Small Caps | Oct 16 2019
The acquisition of Transit Systems Group is expected to transform Sealink Travel into a major operator of metropolitan bus services.
-Sealink Travel likely to be re-rated post acquisition
-Significant portion of revenue now subject to long-term contracts
-Sealink Travel now more an infrastructure management business
By Eva Brocklehurst
The marine transport & tourism business of Sealink Travel ((SLK)) will take the back seat in the bus going forward, with the company's acquisition of Transit Systems Group.
Transit Systems operates metropolitan bus services for governments in Australia, the UK and Singapore. The Transit Systems model is characterised by monthly service payments under long-term contracts, indexed to the consumer price index at both the revenue and cost levels.
There is also relatively modest capital expenditure because a significant portion of the buses are either government-owned (85%) or, if company-owned, up-front expenditure is reimbursed typically over the life of the contract.
The acquisition comprises a payment of $598m in cash and scrip, with a deferred consideration of $37m payable in cash in three instalments, for a total of $635m. There is an earn-out component of up to $63m. Consideration will be funded by an institutional placement and entitlement offer.

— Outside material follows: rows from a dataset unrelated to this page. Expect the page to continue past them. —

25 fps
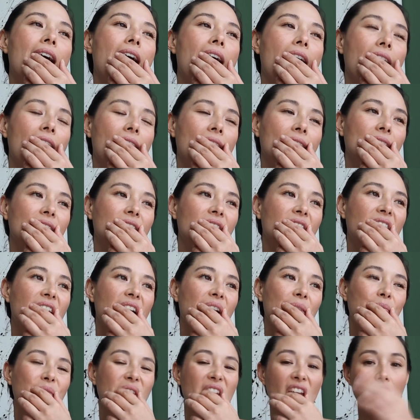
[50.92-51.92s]
And
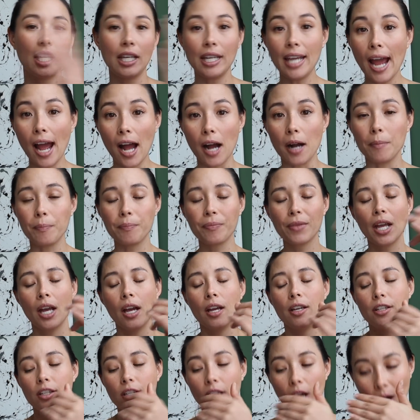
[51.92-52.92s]
yeah,
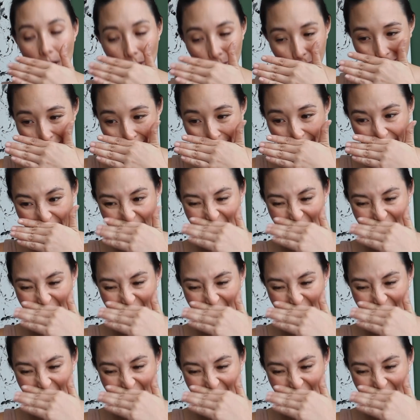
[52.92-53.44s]
so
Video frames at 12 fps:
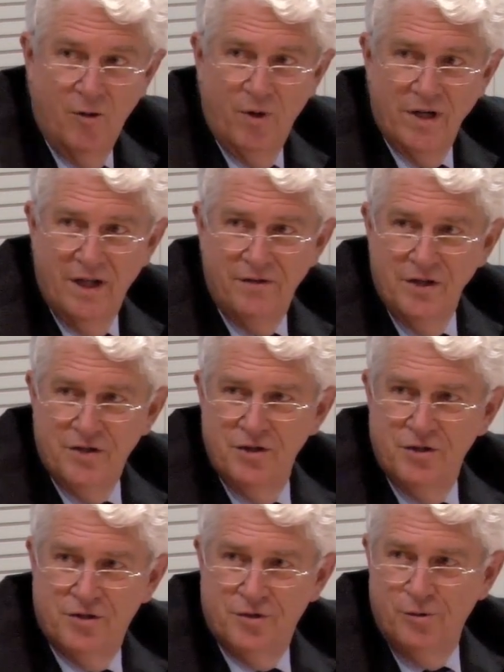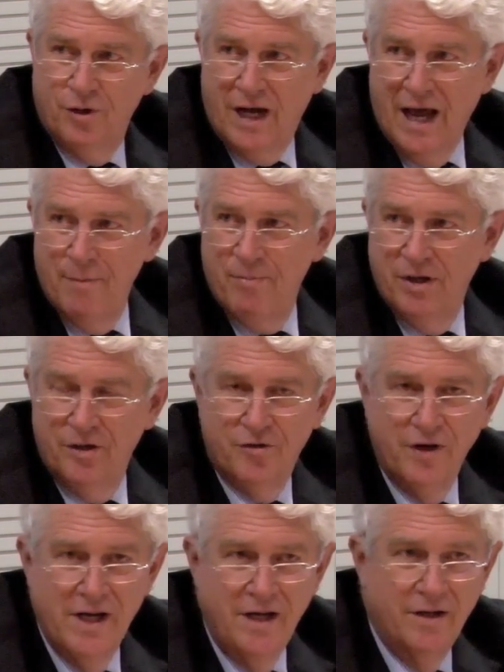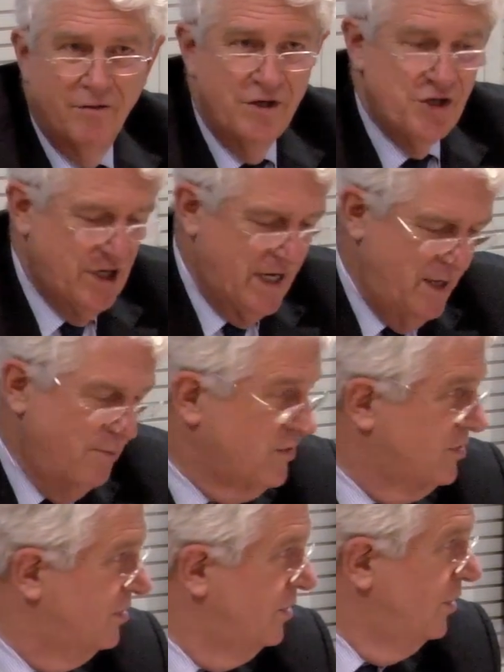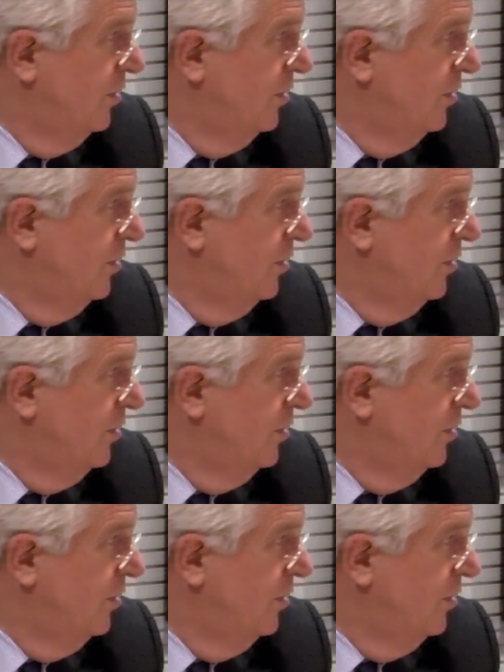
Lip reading: Whether this is through cap and trade regimes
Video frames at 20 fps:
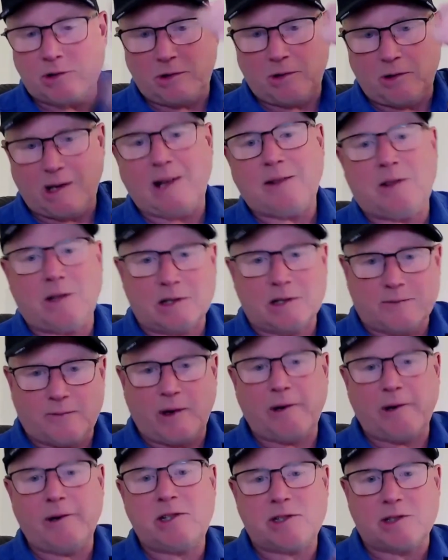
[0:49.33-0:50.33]
you get this
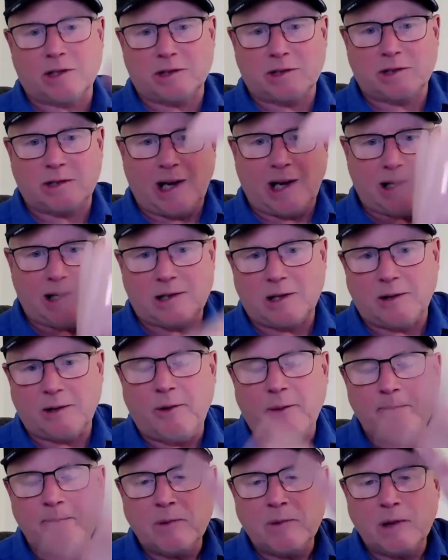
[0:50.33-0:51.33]
very
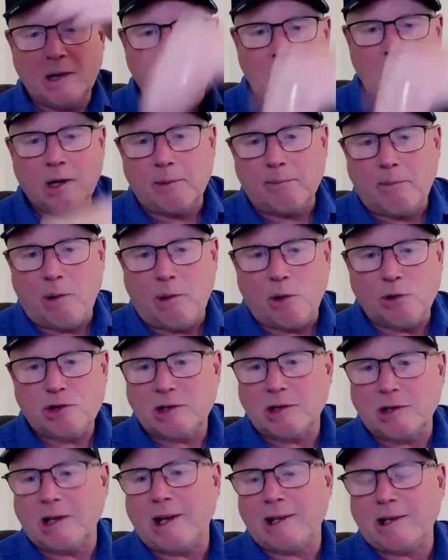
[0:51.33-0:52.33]
seductive
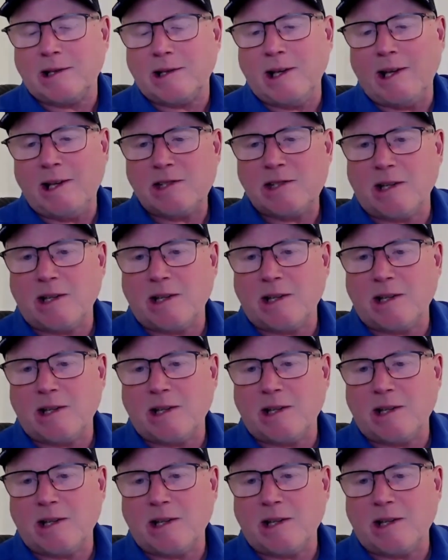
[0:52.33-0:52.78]
motion like this.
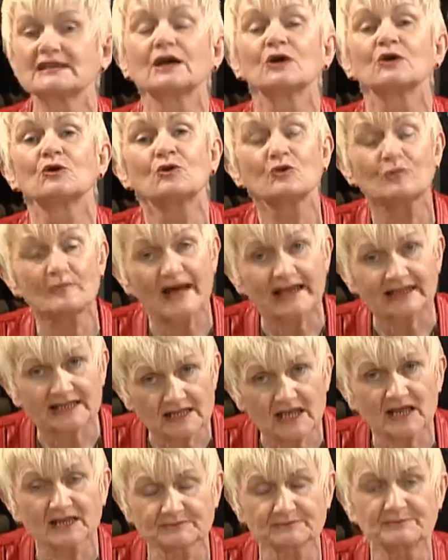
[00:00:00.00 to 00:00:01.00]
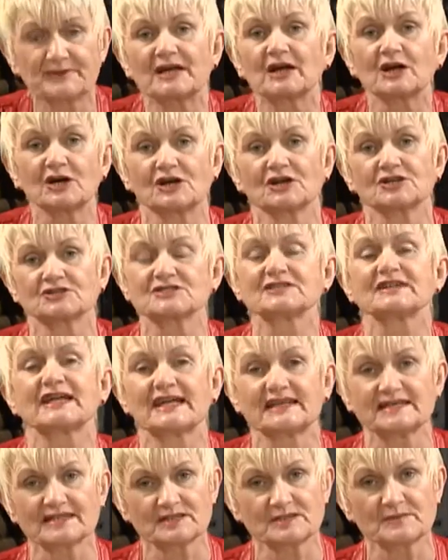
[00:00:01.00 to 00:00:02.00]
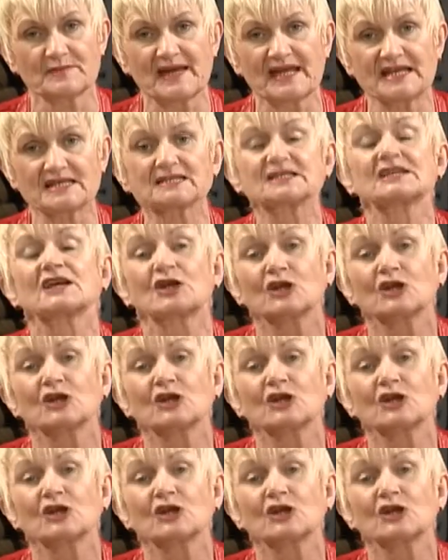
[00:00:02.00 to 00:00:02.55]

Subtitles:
who might not be heard in the debate,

A key feature of the deal is that both the vendors and Sealink senior management will own more than 40% of the group. In addition to cash of $329m the vendors will take $269m in Sealink scrip.
Ord Minnett downgrades estimates for FY20 earnings per share by -10% and upgrades FY21 by 17%. The broker retains a Buy rating with a $5.85 target and expects the stock will be re-rated post the acquisition, which requires the usual regulatory approvals.
The broker observes the Transit Systems business appears to have growth opportunities both in Australia and internationally, having already identified New Zealand and the US as areas of potential expansion. A material bus tender pipeline of $3.56bn has been slated across Australia, the UK, US and Singapore.
Taylor Collison expects the stock should trade at a 9.5x FY21 estimated enterprise value/operating earnings multiple in the first full year of ownership, reflecting the diversity of earnings and superior operating margins but also taking into consideration a large portion of the business is contracted. The broker has a target of $4.50 and upgrades to Outperform.
Notable risks, Ord Minnett suggests, include exposure to the variability in passenger numbers on several of the routes the company services. Sealink Travel is also a sole operator on a number of key routes and there is a risk that competition emerges.
A significant portion of revenue will be subject to long-term contracts and there is a risk that one or a number of these could be lost, which may have an adverse impact on earnings.
Ord Minnett notes around one third of the Transit Systems contracts are due for renewal in the next 12 months, and the company has already been informed it will likely lose the London contract, although brokers expect this is unlikely to be material to earnings. The company asserts it can more than compensate for the loss of the London contract by winning a new route to service the Joondalup region in Western Australia.
Transit Systems delivered pro forma operating earnings (EBITDA) of $78m in FY19. Sealink has called out net synergies of $4-4.6m and guided to FY19 pro forma accretion in the high teens, before synergies and transaction costs.
Baillieu also upgrades, to Buy, with a $5.20 target, and considers the deal compelling. This view is based on the company following its traditional business model of transporting passengers to a timetable. Contracted revenues will also increase to 83% from 34% of the group on a pro forma basis.
Management changes will occur, with the Transit System CEO, Clint Feuerherdt becoming CEO of the combined group. Mr Feuerherdt will take 100% Sealink Travel scrip as consideration for his stake in Transit Systems.
The current CEO of Sealink, Jeff Ellison, will assist in the change over and remain on the board as a non-executive director. Founding shareholder of Transit Systems, Neil Smith, will join the Board of Directors upon completion of the transaction.
Transit Systems was founded in 1995 with a single bus contract for Midland Western Australia. Contracts were then won in Adelaide and Sydney before expansion to London in FY13. Entry to Singapore occurred in FY16. In FY19 Transit Systems acquired Sita Group in Victoria.
Ord Minnett now describes Sealink Travel as an infrastructure management business, as this will provide 85% of revenue. The remainder is the tourism component. Sealink traditionally operated a fleet of 27 ferries offering passenger, freight and charter services which then expanded to barge services across south-east Queensland.
Captain Cook Cruises WA was acquired in 2016 and in 2018 the company acquired Kingfisher Bay Resort Group, which included 2 resorts, as well as tourism and ferry services on Fraser Island.